Waves is a standout family drama with the rare authentic redemption story

Waves is a standout family drama with the rare authentic redemption story

Taylor Russell, Kelvin Harrison Jr., Sterling K. Brown, and Renée Elise Goldsberry in Waves. | Courtesy of TIFF

The director of It Comes at Night and Krisha returns with a bruising, beautiful story of hard-won grace.

When, near the end of Trey Edward Shults’s extraordinary drama Waves, a father quotes Proverbs 10:12 to his teenaged daughter — “Hatred stirs up strife, but love covers up all offenses” — it’s no glib pronouncement, no easy bow tied onto a story of a struggling family, no motto cross-stitched onto a morality tale. American cinema is rife with movies about family dysfunction and heartache, but because there can only be so much plot packed into a feature-length movie, too often those movies come off as slick or insincere.

But Waves earns its grace-filled ending by asking us to live alongside a trial by fire. It sounds like hyperbole, but I mean it: You walk out with a weary, cleansed soul.

Shults gained recognition for his two previous features, 2016’s Krisha and 2017’s horror film It Comes at Night. Both are about families discovering that the seeds of their destruction come from within themselves, and both garnered widespread acclaim from critics. With Waves, Shults continues that theme in a highly realistic setting, zeroing in on an ordinary American family with ordinary dreams and hopes, whose seemingly enviable harmony is beginning to go out of tune.

Which is the story of most every family, of course. It’s hardly unfamiliar. (By the time I saw Waves on the second day of the Toronto International Film Festival, I’d already seen three other movies about family dysfunction and redemption.) What sets Waves apart is its complex understanding of what it actually means for love to conquer fear and hatred. Loving one another is fitful work for broken people. And even though love can, indeed, cover up offenses, those offenses don’t disappear. They leave scars that love has to keep covering.

Waves is about a family in turmoil, and the only thing that can save them

At first, the movie centers on high school senior Tyler (played by Kelvin Harrison Jr., one of American cinema’s outstanding young actors; he starred in It Comes at Night as well as in this year’s indie breakout Luce). Tyler is a track and field star with a girlfriend he loves (Alexa Demie) and a bright future, pushed relentlessly to succeed by his caring, stern father Ronald (Sterling K. Brown). His younger sister Emily (Taylor Russell) lives in Tyler’s shadow.

Tyler and Emily’s mother died when they were young, and they’ve been raised by Ronald and their stepmother Catherine (Renée Elise Goldsberry). They look like a happy, healthy family — even to themselves. But when Tyler suffers a debilitating injury and a shocking revelation, his anger starts manifesting in self-destructive ways.
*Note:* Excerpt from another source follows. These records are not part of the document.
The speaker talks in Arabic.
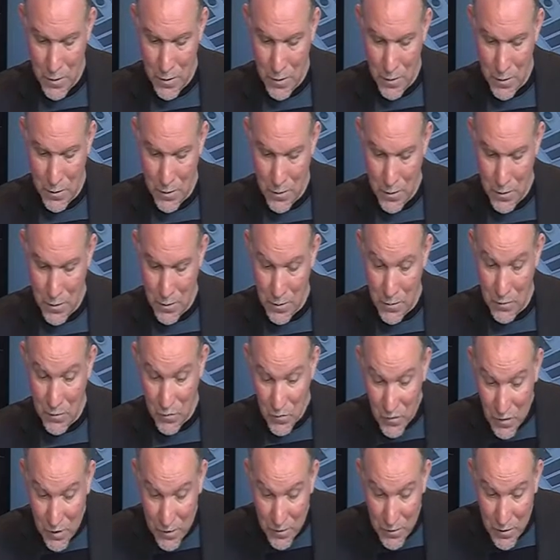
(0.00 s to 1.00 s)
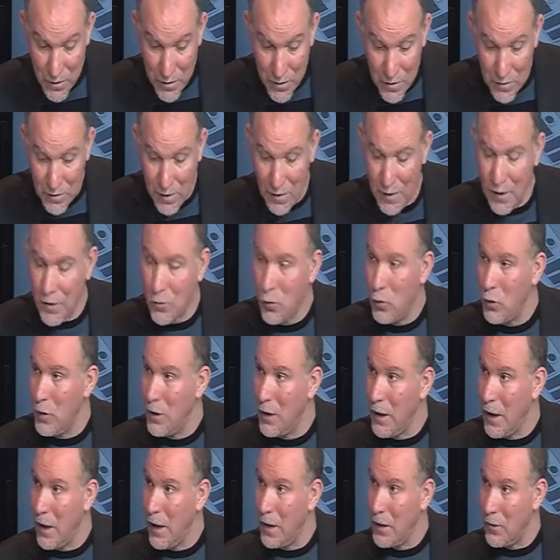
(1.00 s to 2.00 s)
آه، نتسهت الندى على
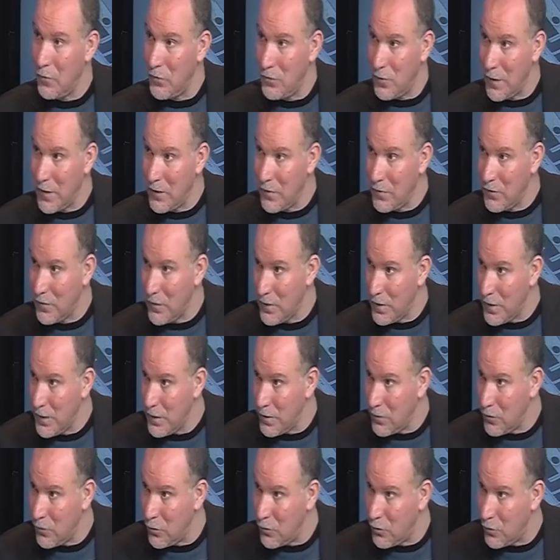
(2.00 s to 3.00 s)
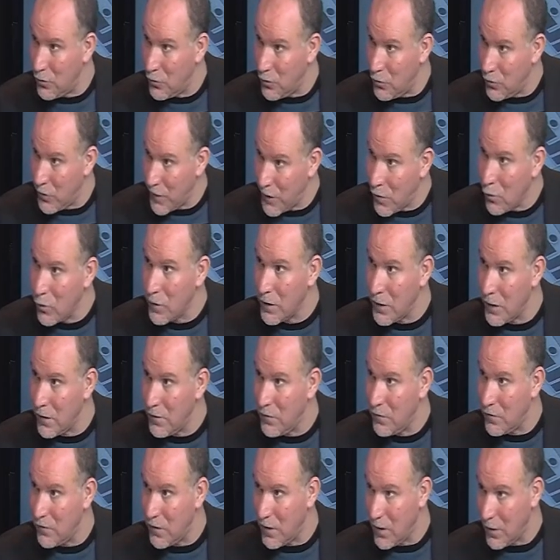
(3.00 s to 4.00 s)
كل حال اون فايسيي دو دو
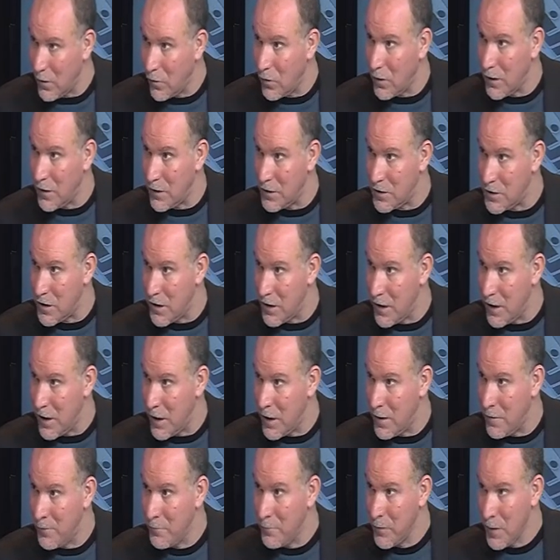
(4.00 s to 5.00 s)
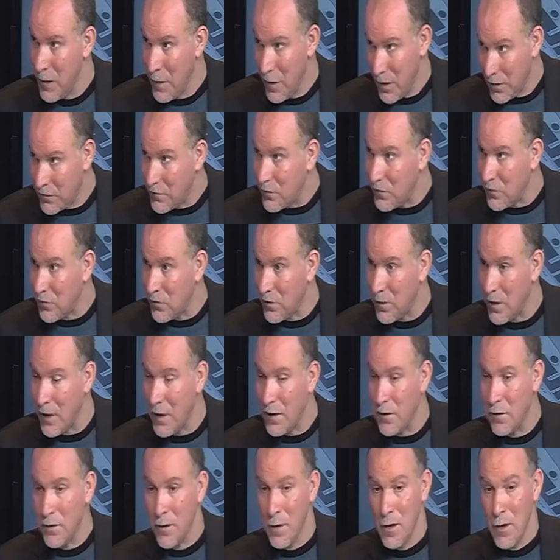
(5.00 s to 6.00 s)
ريورغانيزي ليكول الجيريان
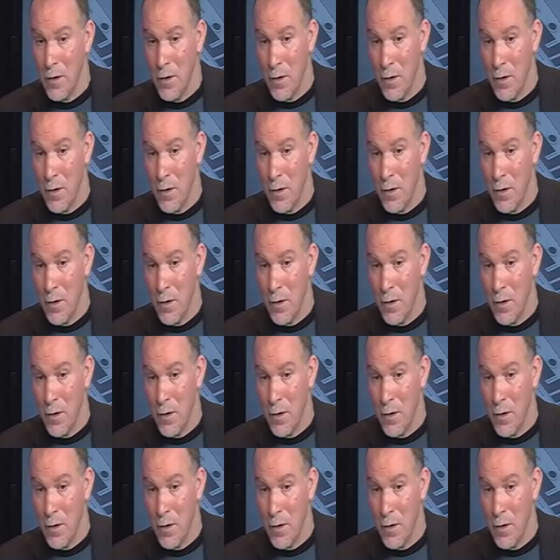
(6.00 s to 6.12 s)
اتنسقاد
And after a horrifying incident at a party, everything spirals out of control and the story pivots in an unexpected way.

What follows is at times almost unbearably, authentically heart-rending. Shults is an expressionist; he evokes in the audience both the swirling highs and grinding lows his characters are experiencing, from the exhilaration of being young and on top of the world to the brain-melting confusion of angry intoxication, to the shock of a life-altering accident. Sometimes the camera is pivoting around a point in a car or a gym; other times it’s moving jerkily, chasing the protagonist; other times it’s steady, with a calm that’s too deadly still. (In truth, I had to look away sometimes for a moment, the sensations were so intense.) The film’s score (composed by Trent Reznor and Atticus Ross) at times feels more like a soundscape, conflicting emotions swirling as though they’re stations on a rapidly changing radio dial.

These expressionist techniques set us up for some powerful punches, and they land hard in the gut. Just as stomach-churning are the moments when family members say things to one another that they know they can never take back, or that require extraordinary mercy to utter. Sometimes there’s hurt where love should be, but sometimes people are forgiven who don’t deserve it — and in the moment, that forgiveness feels radical.

Watching Waves, I found myself quite unexpectedly thinking of the many Christian movies I’ve seen in my time as a movie critic, first for Christian publications and then mainstream ones. The depiction of love, redemption, and forgiveness in Waves is precisely what so many of those films are going for, along with plenty of other nonreligious movies that resolve family conflicts with Hollywood endings. But in attempting to give solutions to life’s problems, movies like these do just the opposite of providing real redemption for their characters. Instead, they offer hollow promises and ignore how slowly and jaggedly broken lives mend. Waves, on the other hand, knows better.

Yet you hardly need to be religious to feel Waves work on you. The emotions it evokes are human emotions. We are built to be able to forgive. Grace is what we give to one another; love is how we make the world bearable for living. Early in the film, the whole family is sitting in church, where the pastor is preaching a sermon on 1 Corinthians 13, the passage that reminds us that love, real love, keeps no records of wrongs, always trusts, always perseveres. That hard, revolutionary truth is at the core of Waves — and it’s one worth living.

Waves opens in theaters on November 1.